PROBLEM STATEMENT: Among the entries below, find the lines holding "frames" and copy them.

Stored items from a collection:

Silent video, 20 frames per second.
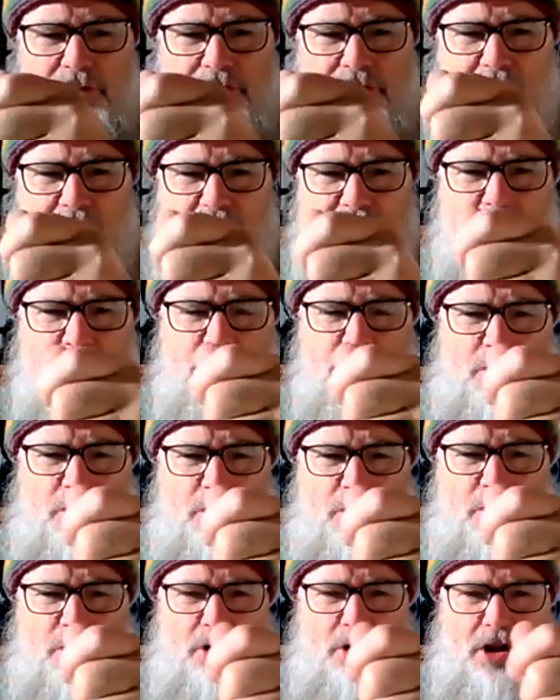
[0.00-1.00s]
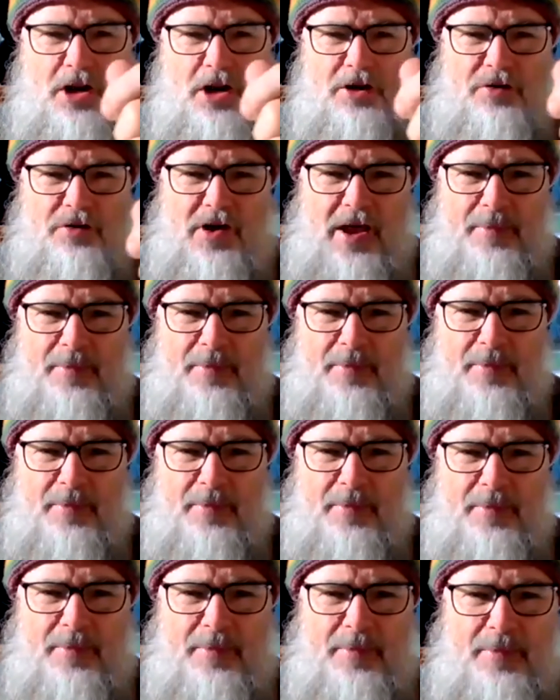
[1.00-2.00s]
We're taking your hologram
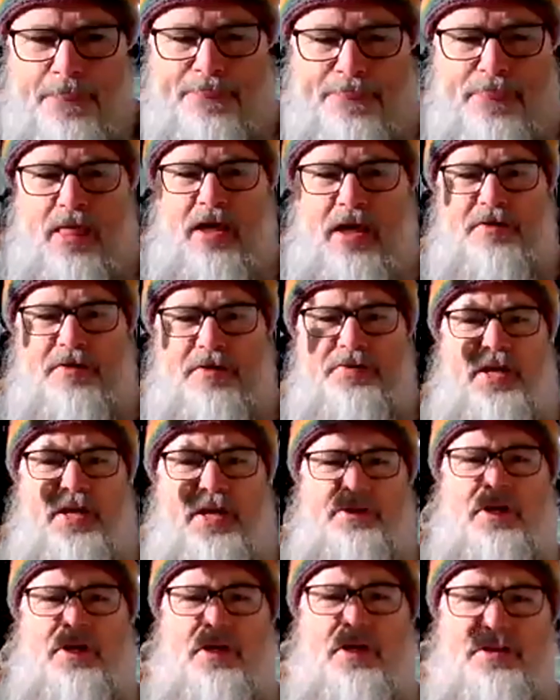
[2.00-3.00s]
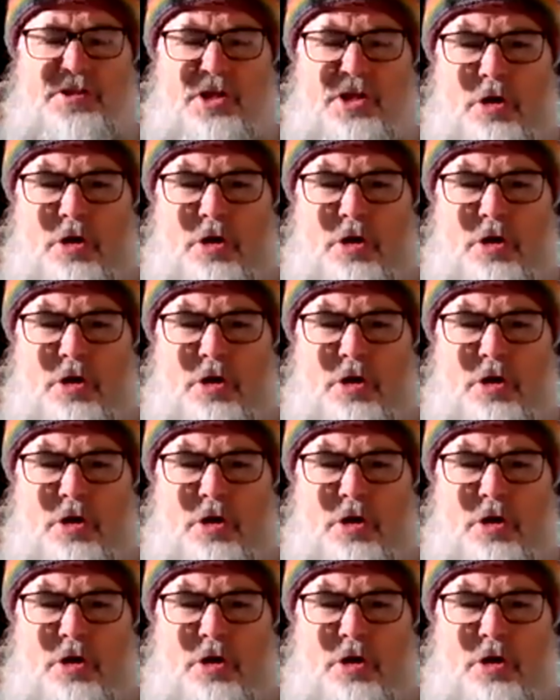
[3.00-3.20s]
out, and then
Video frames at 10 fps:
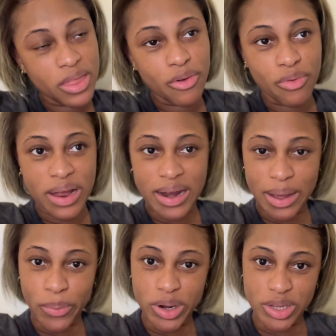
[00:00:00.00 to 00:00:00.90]
other rant
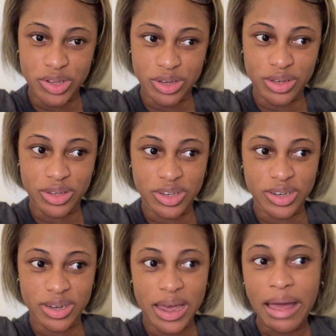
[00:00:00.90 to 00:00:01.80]
I wanted
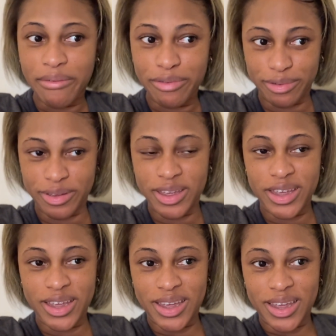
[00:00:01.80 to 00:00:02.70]
to have,
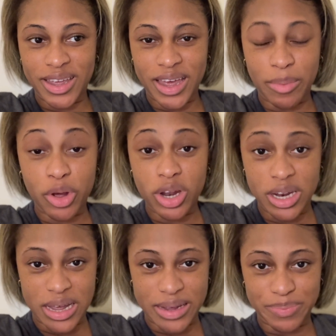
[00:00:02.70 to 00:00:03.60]
I'm not
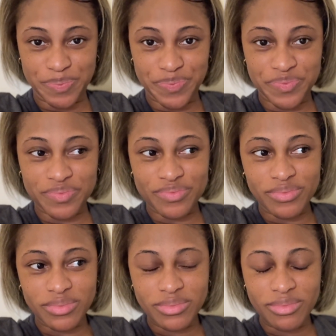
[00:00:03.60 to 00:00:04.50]
gonna lie,
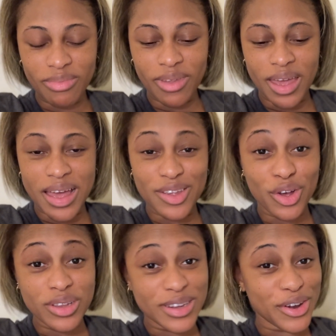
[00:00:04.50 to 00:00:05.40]
as a
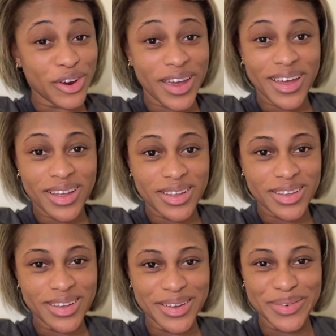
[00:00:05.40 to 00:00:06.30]
content creator,
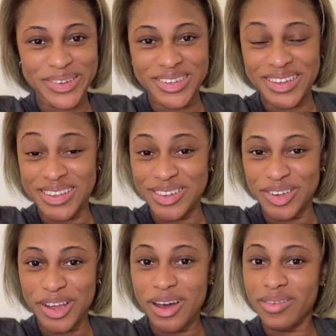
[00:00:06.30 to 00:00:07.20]
which is
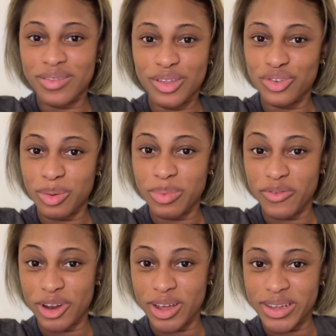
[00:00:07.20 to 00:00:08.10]
essentially half of the job
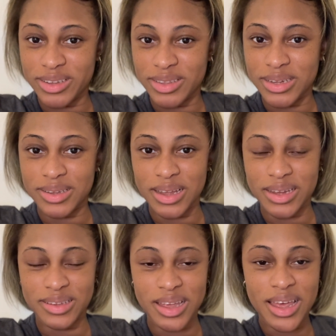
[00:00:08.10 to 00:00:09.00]
of an artist these
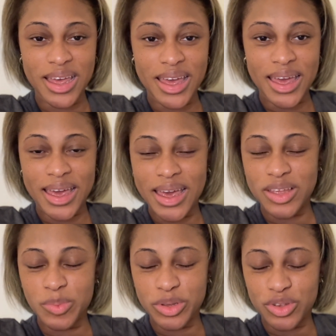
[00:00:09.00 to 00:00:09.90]
days, it
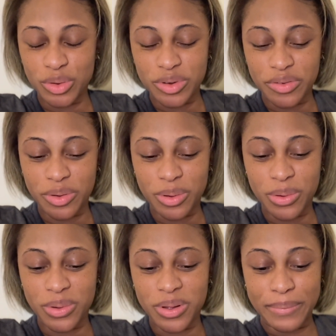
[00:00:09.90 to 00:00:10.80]
has been so
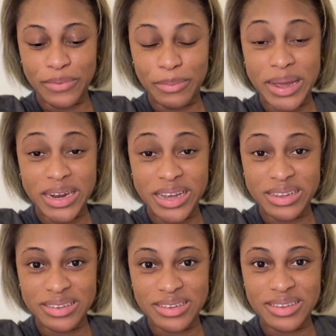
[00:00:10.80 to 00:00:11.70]
difficult remaining
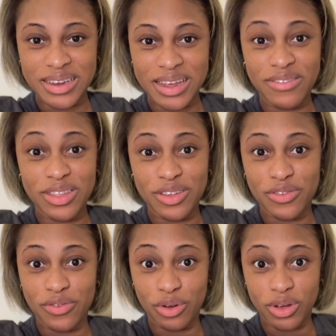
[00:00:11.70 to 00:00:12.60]
consistent. Even
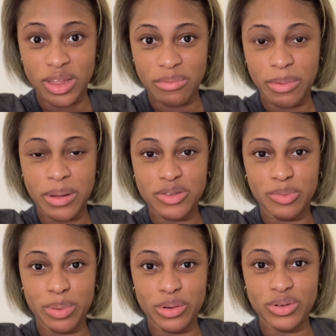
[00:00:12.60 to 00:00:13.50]
this vlog that I'm about
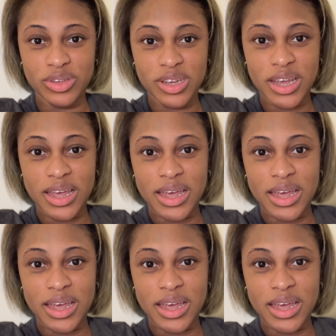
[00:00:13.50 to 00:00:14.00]
to post,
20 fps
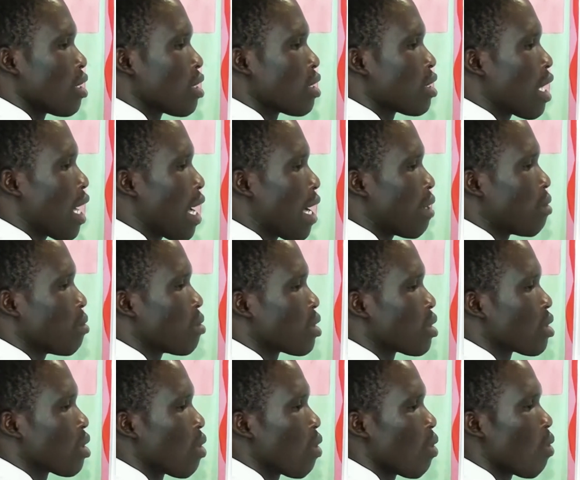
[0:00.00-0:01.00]

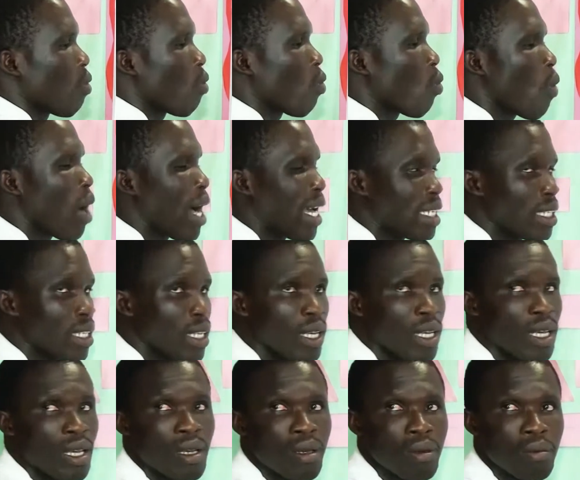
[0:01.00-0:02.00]
times 1,
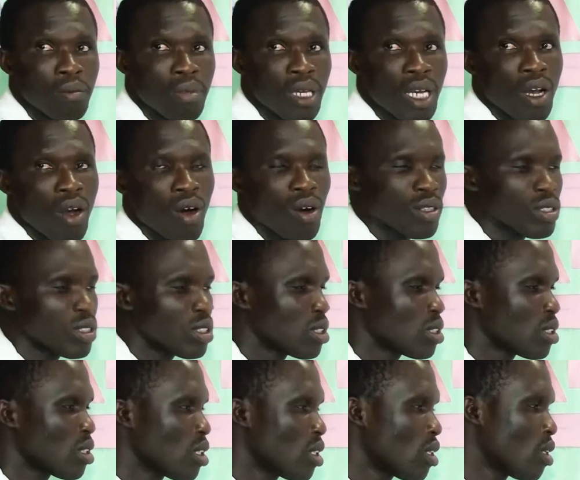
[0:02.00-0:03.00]

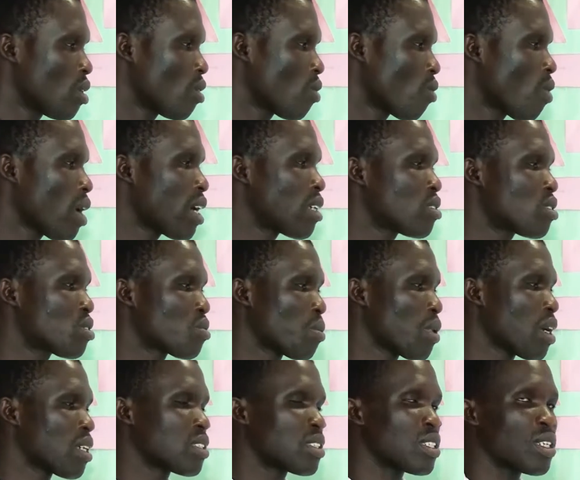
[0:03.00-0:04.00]
because y raised to
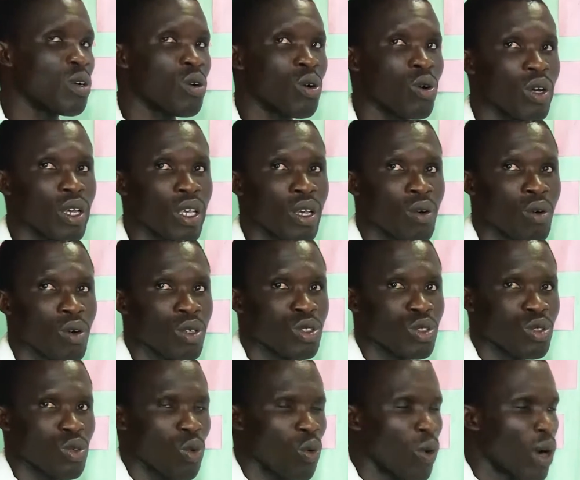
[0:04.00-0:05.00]
power 0 equals
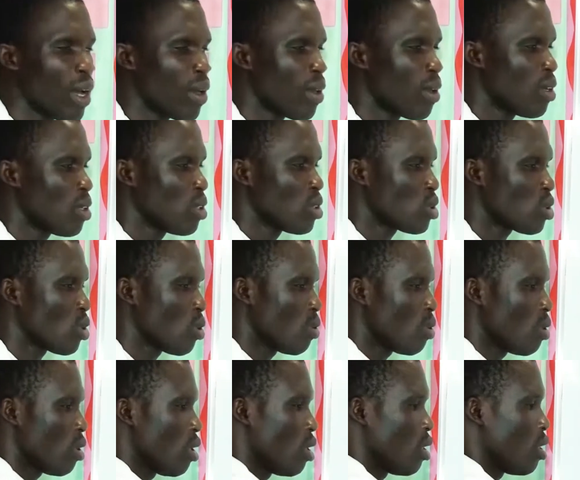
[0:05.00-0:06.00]
to 1. So
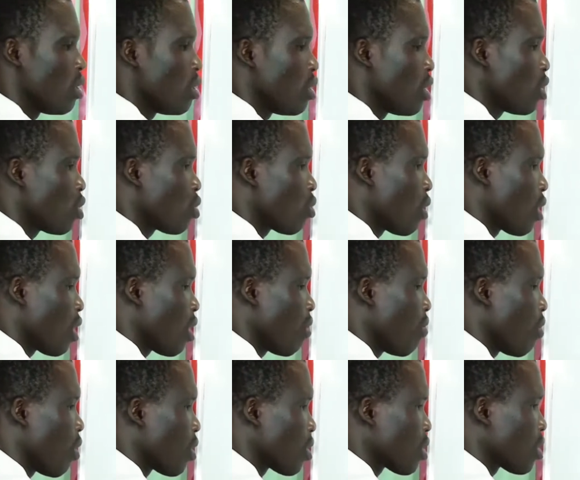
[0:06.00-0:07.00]
this will
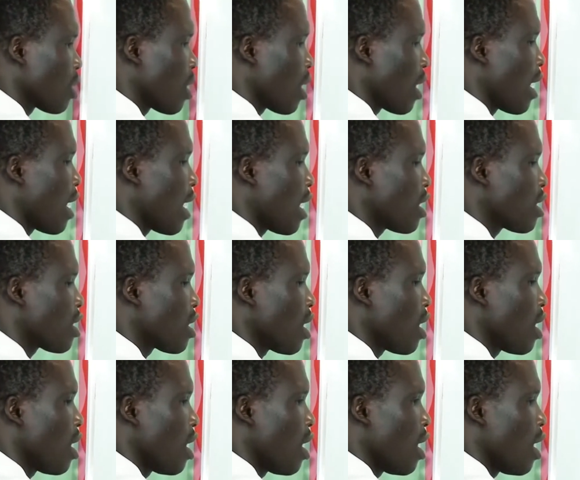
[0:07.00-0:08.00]
give us 8
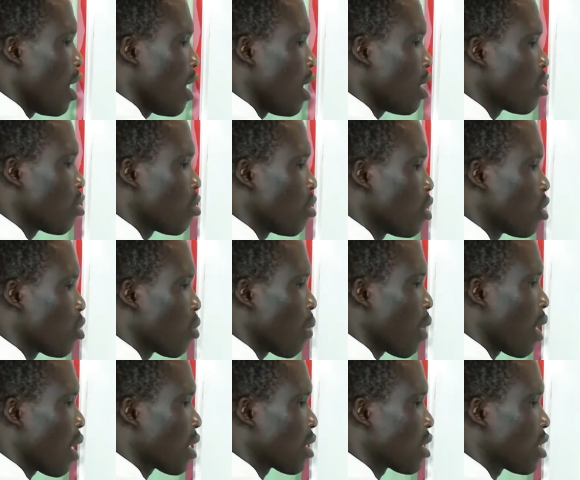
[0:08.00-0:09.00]
x raised to
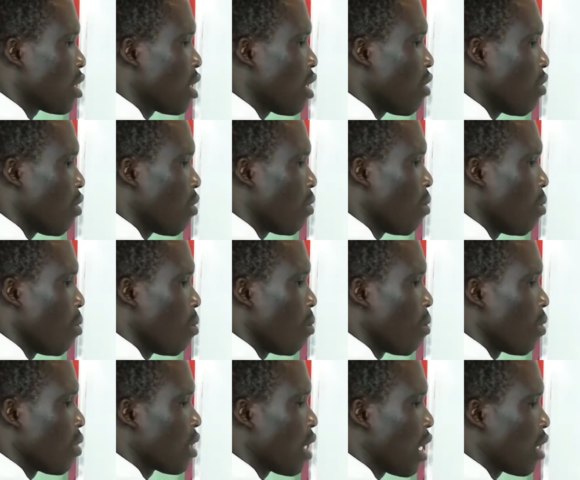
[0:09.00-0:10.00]
power 7
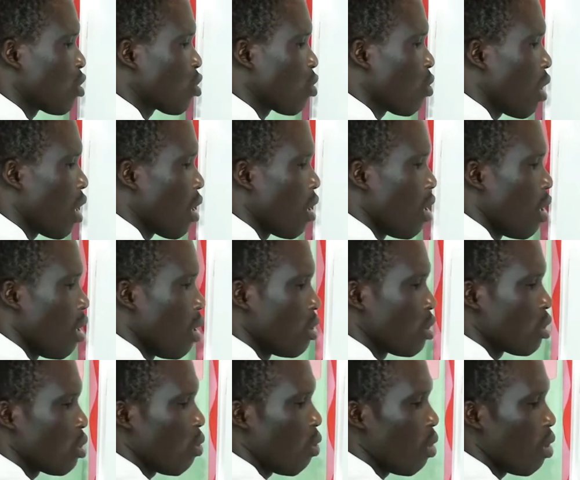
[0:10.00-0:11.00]
times 1.
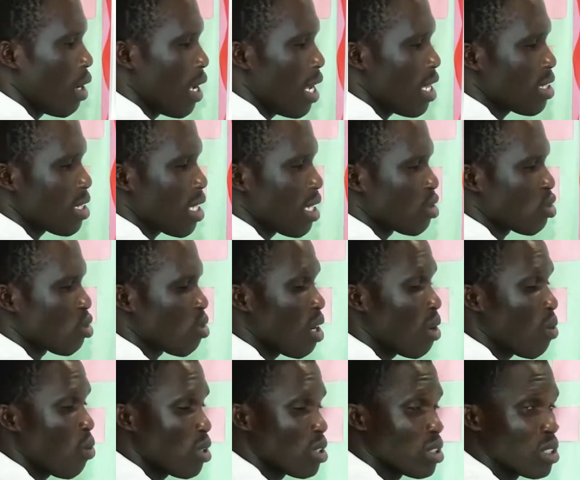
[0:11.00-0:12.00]
So 8 times
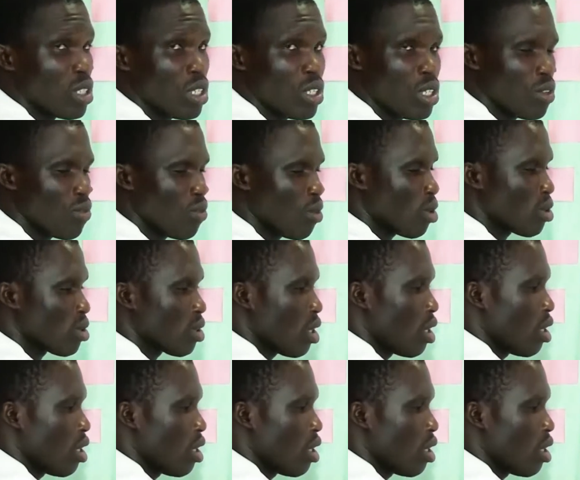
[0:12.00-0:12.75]
1 will still give us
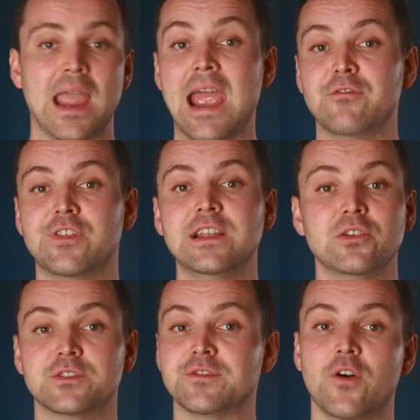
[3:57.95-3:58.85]
Everything
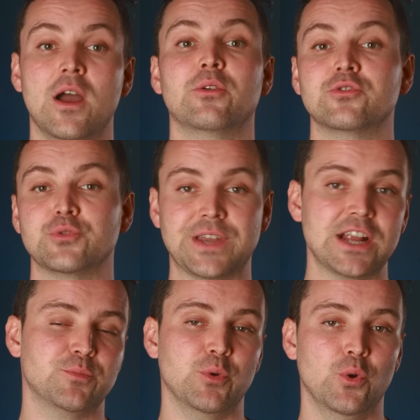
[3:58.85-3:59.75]
looks fine on your
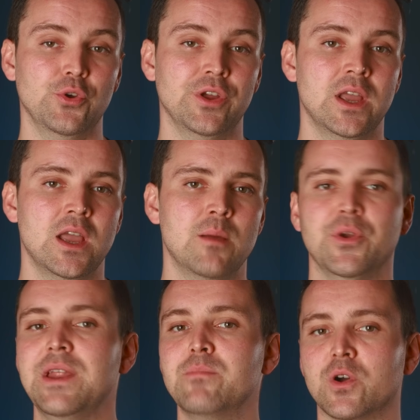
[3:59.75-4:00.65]
dashboard,
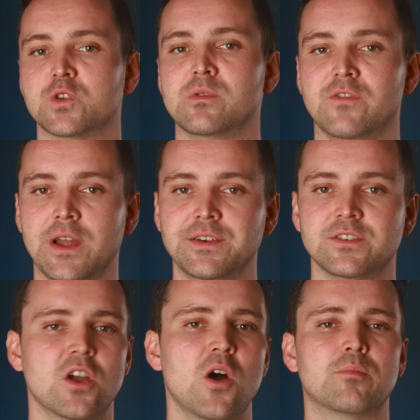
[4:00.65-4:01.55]
but inbox
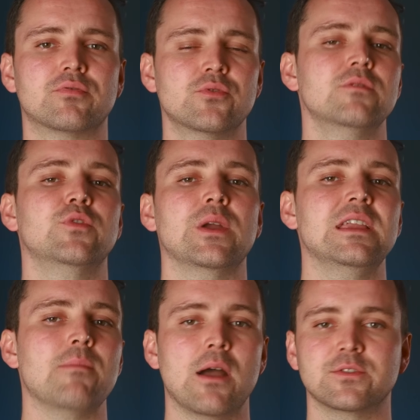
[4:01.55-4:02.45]
providers can't prove your
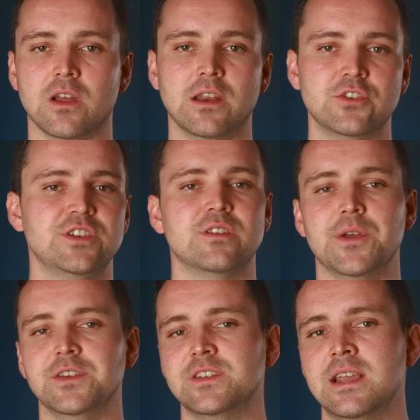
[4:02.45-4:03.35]
emails are
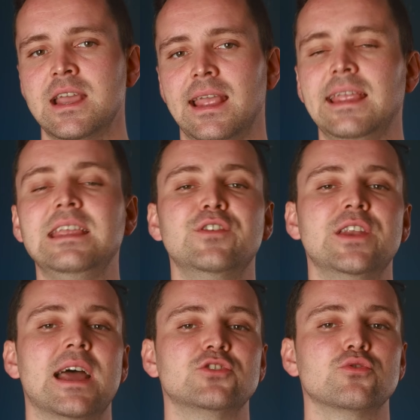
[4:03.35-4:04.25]
legitimate,
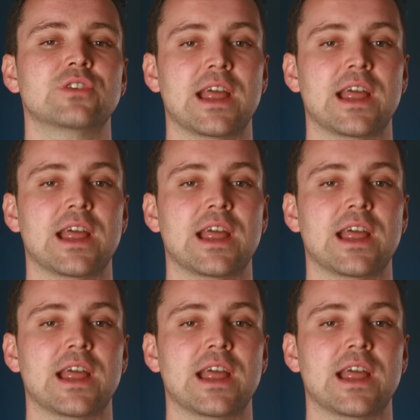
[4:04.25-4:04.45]
even as your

FINISHED EXERCISE:
Silent video, 20 frames per second.
Video frames at 10 fps:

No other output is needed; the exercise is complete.